Collected data:

------

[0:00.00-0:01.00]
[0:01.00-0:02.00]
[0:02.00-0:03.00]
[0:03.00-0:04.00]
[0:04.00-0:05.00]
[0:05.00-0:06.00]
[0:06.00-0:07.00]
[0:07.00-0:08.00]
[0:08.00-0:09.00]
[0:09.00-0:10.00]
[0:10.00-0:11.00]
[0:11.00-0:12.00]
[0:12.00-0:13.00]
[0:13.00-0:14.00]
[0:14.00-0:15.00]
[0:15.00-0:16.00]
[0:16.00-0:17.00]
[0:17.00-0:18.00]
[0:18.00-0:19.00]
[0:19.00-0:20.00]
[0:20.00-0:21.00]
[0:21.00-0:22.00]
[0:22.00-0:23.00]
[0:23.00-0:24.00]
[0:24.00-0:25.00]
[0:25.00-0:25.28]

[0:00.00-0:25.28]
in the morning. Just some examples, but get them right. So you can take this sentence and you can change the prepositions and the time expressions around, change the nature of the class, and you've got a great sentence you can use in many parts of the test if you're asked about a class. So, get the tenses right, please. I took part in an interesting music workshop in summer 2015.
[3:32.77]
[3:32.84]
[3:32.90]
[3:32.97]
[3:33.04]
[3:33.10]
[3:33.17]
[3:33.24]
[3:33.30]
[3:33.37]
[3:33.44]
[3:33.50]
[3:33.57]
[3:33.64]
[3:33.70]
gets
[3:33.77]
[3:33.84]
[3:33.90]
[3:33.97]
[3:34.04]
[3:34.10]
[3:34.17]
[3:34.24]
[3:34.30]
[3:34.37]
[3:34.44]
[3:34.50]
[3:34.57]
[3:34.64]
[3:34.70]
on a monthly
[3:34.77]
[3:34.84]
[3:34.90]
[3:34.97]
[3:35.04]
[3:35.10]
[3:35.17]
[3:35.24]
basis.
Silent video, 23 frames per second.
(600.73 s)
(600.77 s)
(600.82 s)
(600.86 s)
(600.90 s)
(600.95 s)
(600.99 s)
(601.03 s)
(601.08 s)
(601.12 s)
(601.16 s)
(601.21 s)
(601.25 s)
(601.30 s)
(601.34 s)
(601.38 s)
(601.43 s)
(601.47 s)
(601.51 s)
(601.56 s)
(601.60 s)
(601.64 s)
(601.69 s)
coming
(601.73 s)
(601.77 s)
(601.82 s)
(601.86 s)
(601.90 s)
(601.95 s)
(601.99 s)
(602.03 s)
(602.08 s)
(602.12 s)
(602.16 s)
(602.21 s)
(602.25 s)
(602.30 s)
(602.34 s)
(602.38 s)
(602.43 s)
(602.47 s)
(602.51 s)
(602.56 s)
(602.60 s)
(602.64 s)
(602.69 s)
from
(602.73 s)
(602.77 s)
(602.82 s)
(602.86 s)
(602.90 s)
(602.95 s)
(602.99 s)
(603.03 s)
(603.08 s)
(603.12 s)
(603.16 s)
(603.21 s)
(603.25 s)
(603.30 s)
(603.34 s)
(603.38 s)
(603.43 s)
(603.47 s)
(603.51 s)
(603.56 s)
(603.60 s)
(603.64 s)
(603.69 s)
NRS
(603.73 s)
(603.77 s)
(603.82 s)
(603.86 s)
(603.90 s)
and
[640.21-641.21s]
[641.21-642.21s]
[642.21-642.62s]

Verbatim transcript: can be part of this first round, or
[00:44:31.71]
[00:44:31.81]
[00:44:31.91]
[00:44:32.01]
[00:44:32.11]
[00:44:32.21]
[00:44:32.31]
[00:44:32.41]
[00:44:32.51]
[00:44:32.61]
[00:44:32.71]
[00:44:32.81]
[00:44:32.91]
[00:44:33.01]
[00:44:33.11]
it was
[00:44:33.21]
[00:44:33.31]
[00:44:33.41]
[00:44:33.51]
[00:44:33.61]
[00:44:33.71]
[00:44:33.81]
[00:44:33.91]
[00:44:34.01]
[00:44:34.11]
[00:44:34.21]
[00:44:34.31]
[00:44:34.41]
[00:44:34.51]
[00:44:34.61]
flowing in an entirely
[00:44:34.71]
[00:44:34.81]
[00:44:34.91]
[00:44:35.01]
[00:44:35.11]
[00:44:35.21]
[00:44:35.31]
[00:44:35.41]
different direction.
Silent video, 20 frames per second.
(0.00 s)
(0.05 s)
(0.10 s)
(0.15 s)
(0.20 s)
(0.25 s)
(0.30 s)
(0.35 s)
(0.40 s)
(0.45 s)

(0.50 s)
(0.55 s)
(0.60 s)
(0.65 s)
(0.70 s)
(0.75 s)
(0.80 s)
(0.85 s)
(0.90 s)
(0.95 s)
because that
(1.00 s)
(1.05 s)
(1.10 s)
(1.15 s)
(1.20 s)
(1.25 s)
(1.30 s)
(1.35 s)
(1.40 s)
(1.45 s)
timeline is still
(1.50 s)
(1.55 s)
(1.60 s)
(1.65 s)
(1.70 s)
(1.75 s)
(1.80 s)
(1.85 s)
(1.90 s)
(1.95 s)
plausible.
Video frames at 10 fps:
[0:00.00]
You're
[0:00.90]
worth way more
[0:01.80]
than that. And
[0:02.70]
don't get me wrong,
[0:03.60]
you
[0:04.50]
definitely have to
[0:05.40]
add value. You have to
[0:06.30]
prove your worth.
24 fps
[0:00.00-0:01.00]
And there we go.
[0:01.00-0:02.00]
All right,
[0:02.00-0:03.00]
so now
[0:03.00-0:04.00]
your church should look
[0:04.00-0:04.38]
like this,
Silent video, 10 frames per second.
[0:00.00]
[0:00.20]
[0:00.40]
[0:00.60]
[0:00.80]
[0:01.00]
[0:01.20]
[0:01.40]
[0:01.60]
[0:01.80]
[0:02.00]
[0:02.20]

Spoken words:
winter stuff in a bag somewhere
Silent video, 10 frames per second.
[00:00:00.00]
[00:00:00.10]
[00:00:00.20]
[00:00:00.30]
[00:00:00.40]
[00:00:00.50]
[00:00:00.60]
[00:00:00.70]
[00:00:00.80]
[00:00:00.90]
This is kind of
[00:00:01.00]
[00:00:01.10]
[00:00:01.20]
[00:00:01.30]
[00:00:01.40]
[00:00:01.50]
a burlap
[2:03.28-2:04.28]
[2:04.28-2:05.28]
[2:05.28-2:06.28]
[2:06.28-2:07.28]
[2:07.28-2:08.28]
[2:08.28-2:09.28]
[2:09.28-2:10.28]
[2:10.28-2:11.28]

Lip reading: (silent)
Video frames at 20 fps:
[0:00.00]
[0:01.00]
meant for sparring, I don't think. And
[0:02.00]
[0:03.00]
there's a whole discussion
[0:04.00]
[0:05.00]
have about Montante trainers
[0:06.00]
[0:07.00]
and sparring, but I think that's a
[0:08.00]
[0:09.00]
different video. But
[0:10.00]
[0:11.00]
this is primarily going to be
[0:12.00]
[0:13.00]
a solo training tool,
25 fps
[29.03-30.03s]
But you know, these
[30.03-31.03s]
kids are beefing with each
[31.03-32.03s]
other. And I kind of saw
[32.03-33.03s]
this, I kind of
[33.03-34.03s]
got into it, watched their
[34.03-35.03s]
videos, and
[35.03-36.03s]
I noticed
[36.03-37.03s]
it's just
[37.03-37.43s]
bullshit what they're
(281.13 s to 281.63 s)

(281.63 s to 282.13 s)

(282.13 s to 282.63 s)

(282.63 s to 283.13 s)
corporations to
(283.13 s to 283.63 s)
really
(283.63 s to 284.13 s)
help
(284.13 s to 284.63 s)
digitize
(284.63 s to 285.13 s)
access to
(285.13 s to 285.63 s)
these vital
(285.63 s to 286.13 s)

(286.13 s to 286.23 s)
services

------

* _Task requirements_
Restate the full data above, keeping each word intact.

* _Written response_
[0:00.00-0:01.00]
[0:01.00-0:02.00]
[0:02.00-0:03.00]
[0:03.00-0:04.00]
[0:04.00-0:05.00]
[0:05.00-0:06.00]
[0:06.00-0:07.00]
[0:07.00-0:08.00]
[0:08.00-0:09.00]
[0:09.00-0:10.00]
[0:10.00-0:11.00]
[0:11.00-0:12.00]
[0:12.00-0:13.00]
[0:13.00-0:14.00]
[0:14.00-0:15.00]
[0:15.00-0:16.00]
[0:16.00-0:17.00]
[0:17.00-0:18.00]
[0:18.00-0:19.00]
[0:19.00-0:20.00]
[0:20.00-0:21.00]
[0:21.00-0:22.00]
[0:22.00-0:23.00]
[0:23.00-0:24.00]
[0:24.00-0:25.00]
[0:25.00-0:25.28]

[0:00.00-0:25.28]
in the morning. Just some examples, but get them right. So you can take this sentence and you can change the prepositions and the time expressions around, change the nature of the class, and you've got a great sentence you can use in many parts of the test if you're asked about a class. So, get the tenses right, please. I took part in an interesting music workshop in summer 2015.
[3:32.77]
[3:32.84]
[3:32.90]
[3:32.97]
[3:33.04]
[3:33.10]
[3:33.17]
[3:33.24]
[3:33.30]
[3:33.37]
[3:33.44]
[3:33.50]
[3:33.57]
[3:33.64]
[3:33.70]
gets
[3:33.77]
[3:33.84]
[3:33.90]
[3:33.97]
[3:34.04]
[3:34.10]
[3:34.17]
[3:34.24]
[3:34.30]
[3:34.37]
[3:34.44]
[3:34.50]
[3:34.57]
[3:34.64]
[3:34.70]
on a monthly
[3:34.77]
[3:34.84]
[3:34.90]
[3:34.97]
[3:35.04]
[3:35.10]
[3:35.17]
[3:35.24]
basis.
Silent video, 23 frames per second.
(600.73 s)
(600.77 s)
(600.82 s)
(600.86 s)
(600.90 s)
(600.95 s)
(600.99 s)
(601.03 s)
(601.08 s)
(601.12 s)
(601.16 s)
(601.21 s)
(601.25 s)
(601.30 s)
(601.34 s)
(601.38 s)
(601.43 s)
(601.47 s)
(601.51 s)
(601.56 s)
(601.60 s)
(601.64 s)
(601.69 s)
coming
(601.73 s)
(601.77 s)
(601.82 s)
(601.86 s)
(601.90 s)
(601.95 s)
(601.99 s)
(602.03 s)
(602.08 s)
(602.12 s)
(602.16 s)
(602.21 s)
(602.25 s)
(602.30 s)
(602.34 s)
(602.38 s)
(602.43 s)
(602.47 s)
(602.51 s)
(602.56 s)
(602.60 s)
(602.64 s)
(602.69 s)
from
(602.73 s)
(602.77 s)
(602.82 s)
(602.86 s)
(602.90 s)
(602.95 s)
(602.99 s)
(603.03 s)
(603.08 s)
(603.12 s)
(603.16 s)
(603.21 s)
(603.25 s)
(603.30 s)
(603.34 s)
(603.38 s)
(603.43 s)
(603.47 s)
(603.51 s)
(603.56 s)
(603.60 s)
(603.64 s)
(603.69 s)
NRS
(603.73 s)
(603.77 s)
(603.82 s)
(603.86 s)
(603.90 s)
and
[640.21-641.21s]
[641.21-642.21s]
[642.21-642.62s]

Verbatim transcript: can be part of this first round, or
[00:44:31.71]
[00:44:31.81]
[00:44:31.91]
[00:44:32.01]
[00:44:32.11]
[00:44:32.21]
[00:44:32.31]
[00:44:32.41]
[00:44:32.51]
[00:44:32.61]
[00:44:32.71]
[00:44:32.81]
[00:44:32.91]
[00:44:33.01]
[00:44:33.11]
it was
[00:44:33.21]
[00:44:33.31]
[00:44:33.41]
[00:44:33.51]
[00:44:33.61]
[00:44:33.71]
[00:44:33.81]
[00:44:33.91]
[00:44:34.01]
[00:44:34.11]
[00:44:34.21]
[00:44:34.31]
[00:44:34.41]
[00:44:34.51]
[00:44:34.61]
flowing in an entirely
[00:44:34.71]
[00:44:34.81]
[00:44:34.91]
[00:44:35.01]
[00:44:35.11]
[00:44:35.21]
[00:44:35.31]
[00:44:35.41]
different direction.
Silent video, 20 frames per second.
(0.00 s)
(0.05 s)
(0.10 s)
(0.15 s)
(0.20 s)
(0.25 s)
(0.30 s)
(0.35 s)
(0.40 s)
(0.45 s)

(0.50 s)
(0.55 s)
(0.60 s)
(0.65 s)
(0.70 s)
(0.75 s)
(0.80 s)
(0.85 s)
(0.90 s)
(0.95 s)
because that
(1.00 s)
(1.05 s)
(1.10 s)
(1.15 s)
(1.20 s)
(1.25 s)
(1.30 s)
(1.35 s)
(1.40 s)
(1.45 s)
timeline is still
(1.50 s)
(1.55 s)
(1.60 s)
(1.65 s)
(1.70 s)
(1.75 s)
(1.80 s)
(1.85 s)
(1.90 s)
(1.95 s)
plausible.
Video frames at 10 fps:
[0:00.00]
You're
[0:00.90]
worth way more
[0:01.80]
than that. And
[0:02.70]
don't get me wrong,
[0:03.60]
you
[0:04.50]
definitely have to
[0:05.40]
add value. You have to
[0:06.30]
prove your worth.
24 fps
[0:00.00-0:01.00]
And there we go.
[0:01.00-0:02.00]
All right,
[0:02.00-0:03.00]
so now
[0:03.00-0:04.00]
your church should look
[0:04.00-0:04.38]
like this,
Silent video, 10 frames per second.
[0:00.00]
[0:00.20]
[0:00.40]
[0:00.60]
[0:00.80]
[0:01.00]
[0:01.20]
[0:01.40]
[0:01.60]
[0:01.80]
[0:02.00]
[0:02.20]

Spoken words:
winter stuff in a bag somewhere
Silent video, 10 frames per second.
[00:00:00.00]
[00:00:00.10]
[00:00:00.20]
[00:00:00.30]
[00:00:00.40]
[00:00:00.50]
[00:00:00.60]
[00:00:00.70]
[00:00:00.80]
[00:00:00.90]
This is kind of
[00:00:01.00]
[00:00:01.10]
[00:00:01.20]
[00:00:01.30]
[00:00:01.40]
[00:00:01.50]
a burlap
[2:03.28-2:04.28]
[2:04.28-2:05.28]
[2:05.28-2:06.28]
[2:06.28-2:07.28]
[2:07.28-2:08.28]
[2:08.28-2:09.28]
[2:09.28-2:10.28]
[2:10.28-2:11.28]

Lip reading: (silent)
Video frames at 20 fps:
[0:00.00]
[0:01.00]
meant for sparring, I don't think. And
[0:02.00]
[0:03.00]
there's a whole discussion
[0:04.00]
[0:05.00]
have about Montante trainers
[0:06.00]
[0:07.00]
and sparring, but I think that's a
[0:08.00]
[0:09.00]
different video. But
[0:10.00]
[0:11.00]
this is primarily going to be
[0:12.00]
[0:13.00]
a solo training tool,
25 fps
[29.03-30.03s]
But you know, these
[30.03-31.03s]
kids are beefing with each
[31.03-32.03s]
other. And I kind of saw
[32.03-33.03s]
this, I kind of
[33.03-34.03s]
got into it, watched their
[34.03-35.03s]
videos, and
[35.03-36.03s]
I noticed
[36.03-37.03s]
it's just
[37.03-37.43s]
bullshit what they're
(281.13 s to 281.63 s)

(281.63 s to 282.13 s)

(282.13 s to 282.63 s)

(282.63 s to 283.13 s)
corporations to
(283.13 s to 283.63 s)
really
(283.63 s to 284.13 s)
help
(284.13 s to 284.63 s)
digitize
(284.63 s to 285.13 s)
access to
(285.13 s to 285.63 s)
these vital
(285.63 s to 286.13 s)

(286.13 s to 286.23 s)
services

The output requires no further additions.